Durante sus primeros años de sacerdocio, san Josemaría tenía en su breviario unas estampas que usaba para señalar las páginas. Un día le pareció que se estaba apegando a ellas y las sustituyó por unos papeles, en los que más tarde escribió: Ure igne Sancti Spiritus!, ¡quema con el fuego del Espíritu Santo! «Los he usado durante muchos años –recordaba–, y cada vez que los leía, era como decirle al Espíritu Santo: ¡enciéndeme!, ¡hazme una brasa!»[7]. Con esos mismos deseos nos podemos preparar, perseverando en oración junto a María (cfr. Hch 1,14), para recibir al Espíritu Santo en nuestros corazones. Así, encendidos en nuestro amor a Dios y a los demás, sabremos el calor divino a todas las personas, como hicieron los apóstoles.

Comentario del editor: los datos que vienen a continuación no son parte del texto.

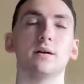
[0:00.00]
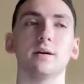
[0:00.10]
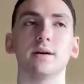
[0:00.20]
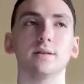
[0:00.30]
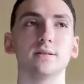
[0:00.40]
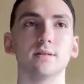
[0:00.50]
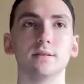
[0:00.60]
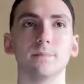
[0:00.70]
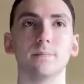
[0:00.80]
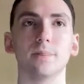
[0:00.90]
and
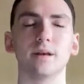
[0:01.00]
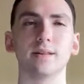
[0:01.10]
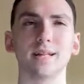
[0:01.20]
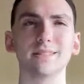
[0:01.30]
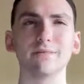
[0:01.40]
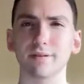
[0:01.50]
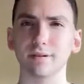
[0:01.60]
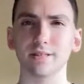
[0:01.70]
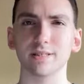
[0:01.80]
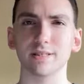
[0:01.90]
that's a
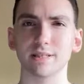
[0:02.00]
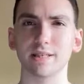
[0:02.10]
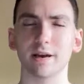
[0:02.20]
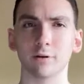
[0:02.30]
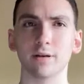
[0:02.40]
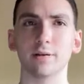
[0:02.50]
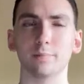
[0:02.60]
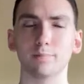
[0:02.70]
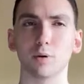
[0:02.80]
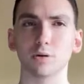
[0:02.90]
very scary
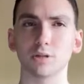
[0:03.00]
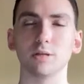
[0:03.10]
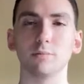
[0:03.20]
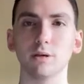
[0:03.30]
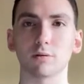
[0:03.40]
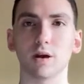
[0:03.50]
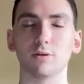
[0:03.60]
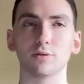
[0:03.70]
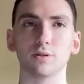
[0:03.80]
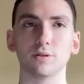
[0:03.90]
person to be
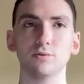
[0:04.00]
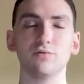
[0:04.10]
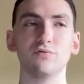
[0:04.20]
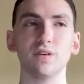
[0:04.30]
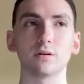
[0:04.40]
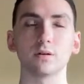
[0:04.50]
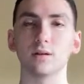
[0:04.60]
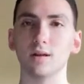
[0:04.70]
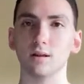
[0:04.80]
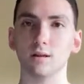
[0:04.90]
around. You
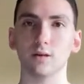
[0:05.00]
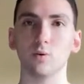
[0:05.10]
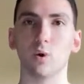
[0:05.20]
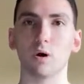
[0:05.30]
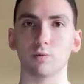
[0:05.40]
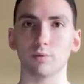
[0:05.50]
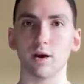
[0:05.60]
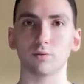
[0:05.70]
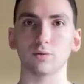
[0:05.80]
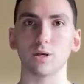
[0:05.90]
feel like you are
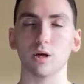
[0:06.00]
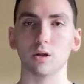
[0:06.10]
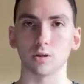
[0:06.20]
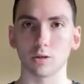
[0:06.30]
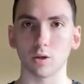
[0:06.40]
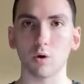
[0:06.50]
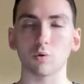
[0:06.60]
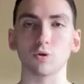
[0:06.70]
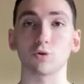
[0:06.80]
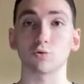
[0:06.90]
around
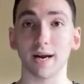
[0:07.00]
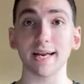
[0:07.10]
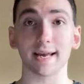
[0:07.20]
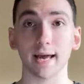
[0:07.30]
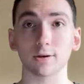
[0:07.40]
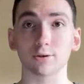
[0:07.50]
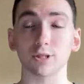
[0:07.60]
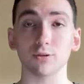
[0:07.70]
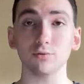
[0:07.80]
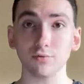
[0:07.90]
low, draining
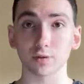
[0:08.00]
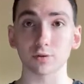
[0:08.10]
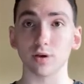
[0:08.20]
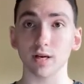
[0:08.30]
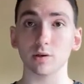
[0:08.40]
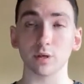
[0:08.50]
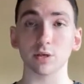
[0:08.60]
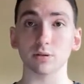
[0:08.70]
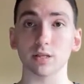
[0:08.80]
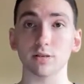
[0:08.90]
energy. You feel drained when
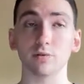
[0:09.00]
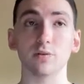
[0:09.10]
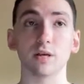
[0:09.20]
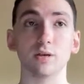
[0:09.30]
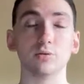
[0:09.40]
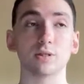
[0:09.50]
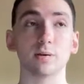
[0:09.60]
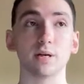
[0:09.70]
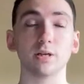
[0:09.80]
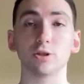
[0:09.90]
you leave. You feel like
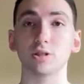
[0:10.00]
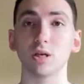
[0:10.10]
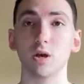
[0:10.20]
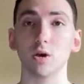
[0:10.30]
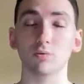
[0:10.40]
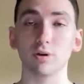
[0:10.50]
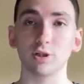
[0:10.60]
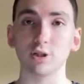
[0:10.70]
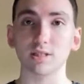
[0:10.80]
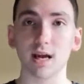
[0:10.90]
somebody just
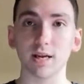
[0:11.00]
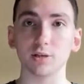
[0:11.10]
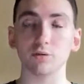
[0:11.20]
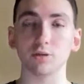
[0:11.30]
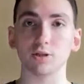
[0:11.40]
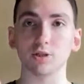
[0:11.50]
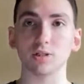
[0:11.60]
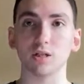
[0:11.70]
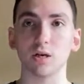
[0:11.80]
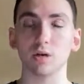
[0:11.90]
reached inside you and
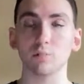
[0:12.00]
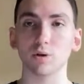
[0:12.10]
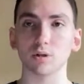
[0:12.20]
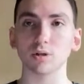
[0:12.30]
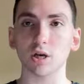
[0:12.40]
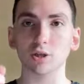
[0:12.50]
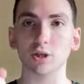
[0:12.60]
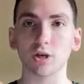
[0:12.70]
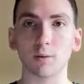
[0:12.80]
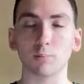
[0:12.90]
just put a
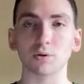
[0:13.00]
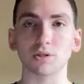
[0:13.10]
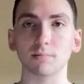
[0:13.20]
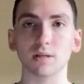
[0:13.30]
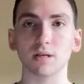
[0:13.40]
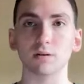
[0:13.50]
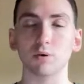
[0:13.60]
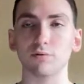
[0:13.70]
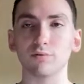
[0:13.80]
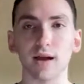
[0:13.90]
suction cup or something,
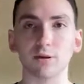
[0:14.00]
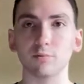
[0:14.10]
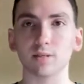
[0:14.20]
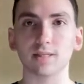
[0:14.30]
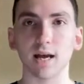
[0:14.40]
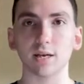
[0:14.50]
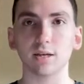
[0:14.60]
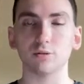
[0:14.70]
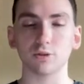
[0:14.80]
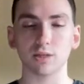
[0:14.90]
put a vacuum inside
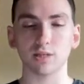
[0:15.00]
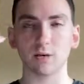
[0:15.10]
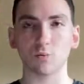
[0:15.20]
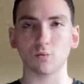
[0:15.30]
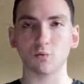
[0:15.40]
you and just said,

[1] San Juan Pablo II, Homilía, 5-V-1986.
[2] San Josemaría, Surco, n. 658.
[3] San Josemaría, Notas tomadas en una tertulia, 17-XI-1972.
[4] San Josemaría, Es Cristo que pasa, n. 73.
[5] Francisco, Audiencia, 13-IV-2022.
[6] Benedicto XVI, Homilía, 13-V-2007.
[7] Salvador Bernal, Josemaría Escrivá de Balaguer, Rialp, 1980, p. 337.